The mechanism and control of serine recombinases is much less well understood. This group of enzymes was only discovered in the mid-1990s and is still relatively small. The now classical members gamma-delta and Tn3 resolvase, but also new additions like φC31-, Bxb1-, and R4 integrases, cut all four DNA strands simultaneously at points that are staggered by 2 bp (Fig. 2). During cleavage, a protein–DNA bond is formed via a transesterification reaction, in which a phosphodiester bond is replaced by a phosphoserine bond between a 5’ phosphate at the cleavage site and the hydroxyl group of the conserved serine residue (S10 in resolvase).
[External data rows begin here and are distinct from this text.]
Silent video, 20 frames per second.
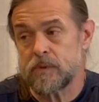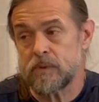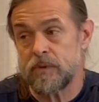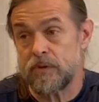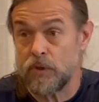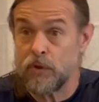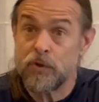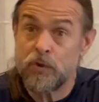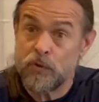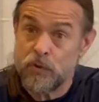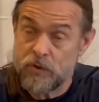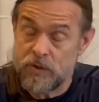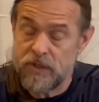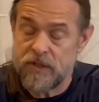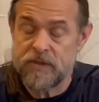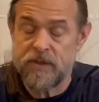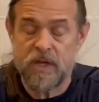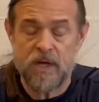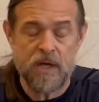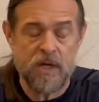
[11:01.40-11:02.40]
The Who
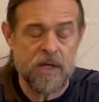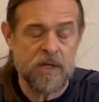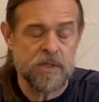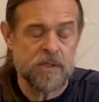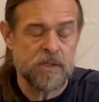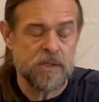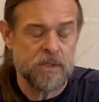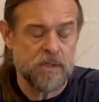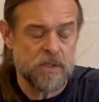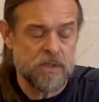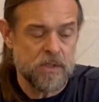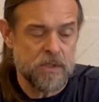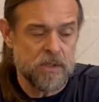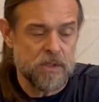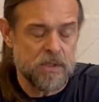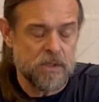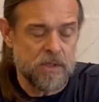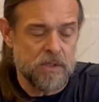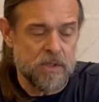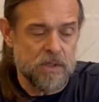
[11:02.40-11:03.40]
did that.
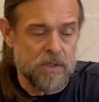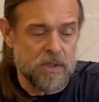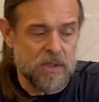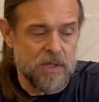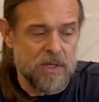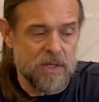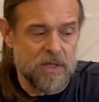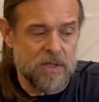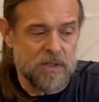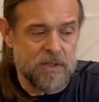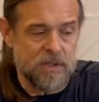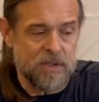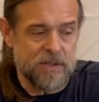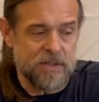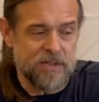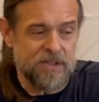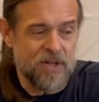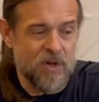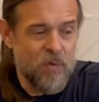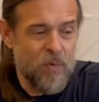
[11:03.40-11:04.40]

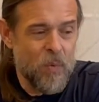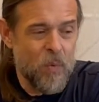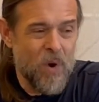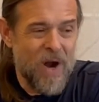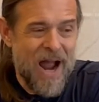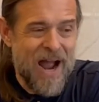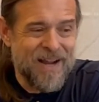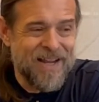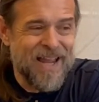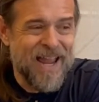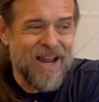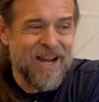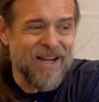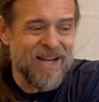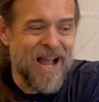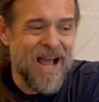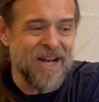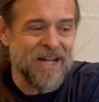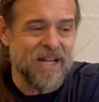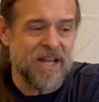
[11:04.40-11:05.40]
So I
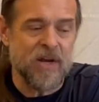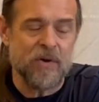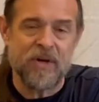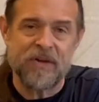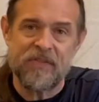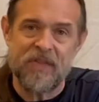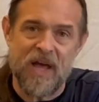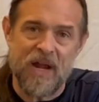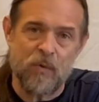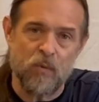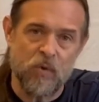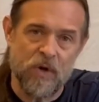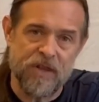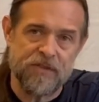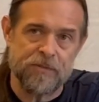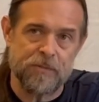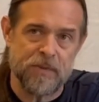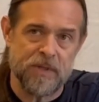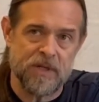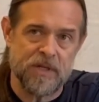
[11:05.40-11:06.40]
kind of carried that
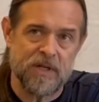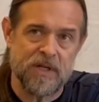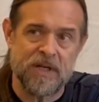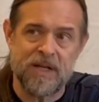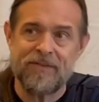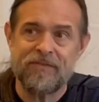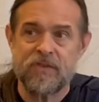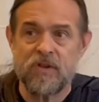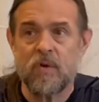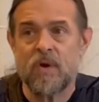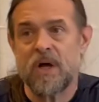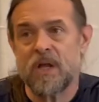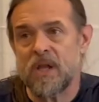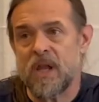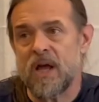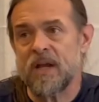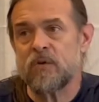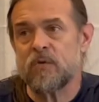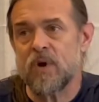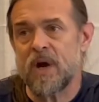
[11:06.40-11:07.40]
with me, and even though I
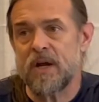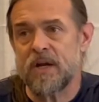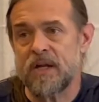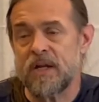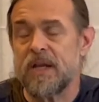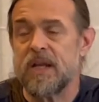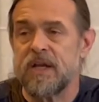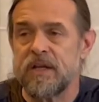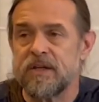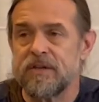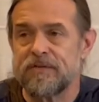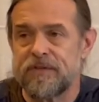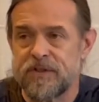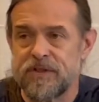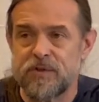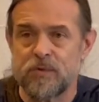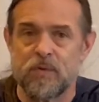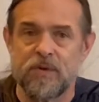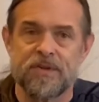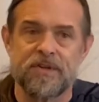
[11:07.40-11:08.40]
like writing
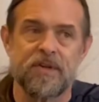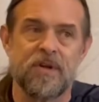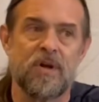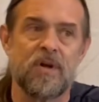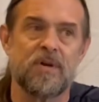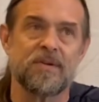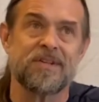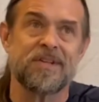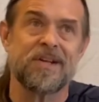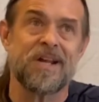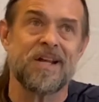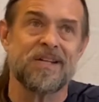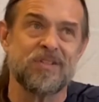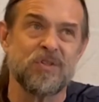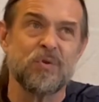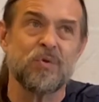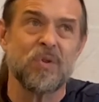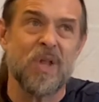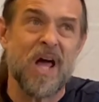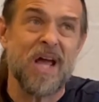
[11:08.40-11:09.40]
individual songs and I
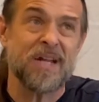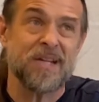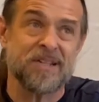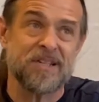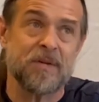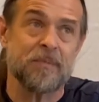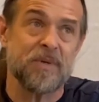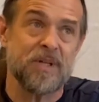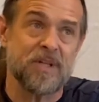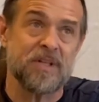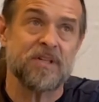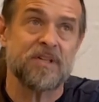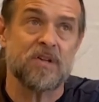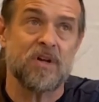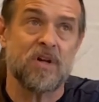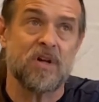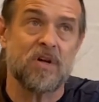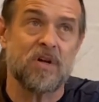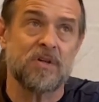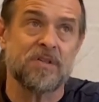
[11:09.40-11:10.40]
do like some hit
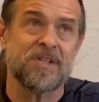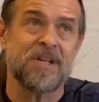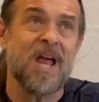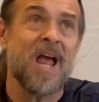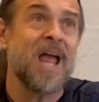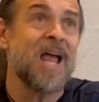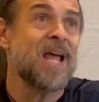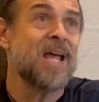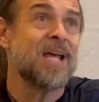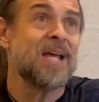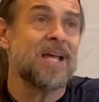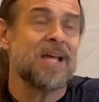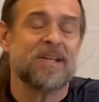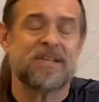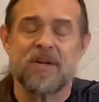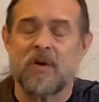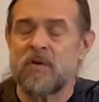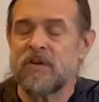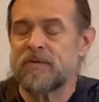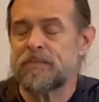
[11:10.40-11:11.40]
songs, it's
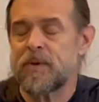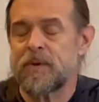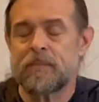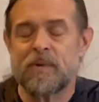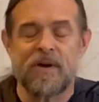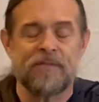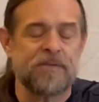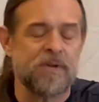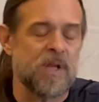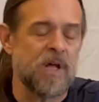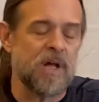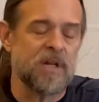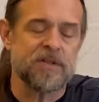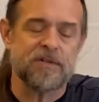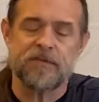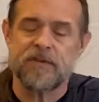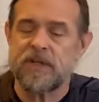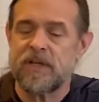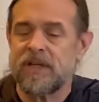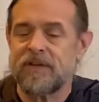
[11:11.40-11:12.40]
always been my
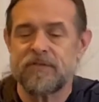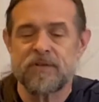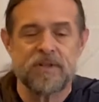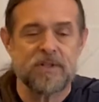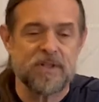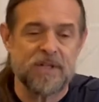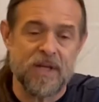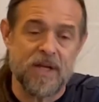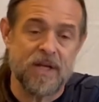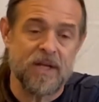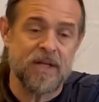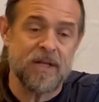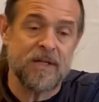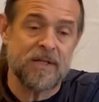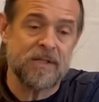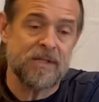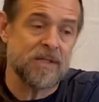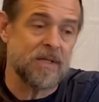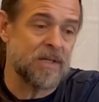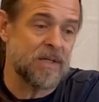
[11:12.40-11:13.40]
philosophy, even
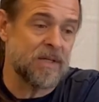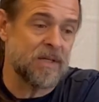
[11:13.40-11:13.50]
today,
It is still not entirely clear how the strand exchange occurs after the DNA has been cleaved. However, it has been shown that the strands are exchanged while covalently linked to the protein, with a resulting net rotation of 180°. The most quoted (but not the only) model accounting for these facts is the "subunit rotation model" (Fig. 2). Independent of the model, DNA duplexes are situated outside of the protein complex, and large movement of the protein is needed to achieve the strand exchange. In this case the recombination sites are slightly asymmetric, which allows the enzyme to tell apart the left and right ends of the site. When generating products, left ends are always joined to the right ends of their partner sites, and vice versa. This causes different recombination hybrid sites to be reconstituted in the recombination products. Joining of left ends to left or right to right is avoided due to the asymmetric “overlap” sequence between the staggered points of top and bottom strand exchange, which is in stark contrast to the mechanism employed by tyrosine recombinases.
The reaction catalysed by Cre-recombinase, for instance, may lead to excision of the DNA segment flanked by the two sites (Fig. 3A), but may also lead to integration or inversion of the orientation of the flanked DNA segment (Fig. 3B). What the outcome of the reaction will be is dictated mainly by the relative locations and orientations of the sites that are to be recombined, but also by the innate specificity of the site-specific system in question. Excisions and inversions occur if the recombination takes place between two sites that are found on the same molecule (intramolecular recombination), and if the sites are in the same (direct repeat) or in an opposite orientation (inverted repeat), respectively. Insertions, on the other hand, take place if the recombination occurs on sites that are situated on two different DNA molecules (intermolecular recombination), provided that at least one of these molecules is circular. Most site-specific systems are highly specialised, catalysing only one of these different types of reaction, and have evolved to ignore the sites that are in the "wrong" orientation.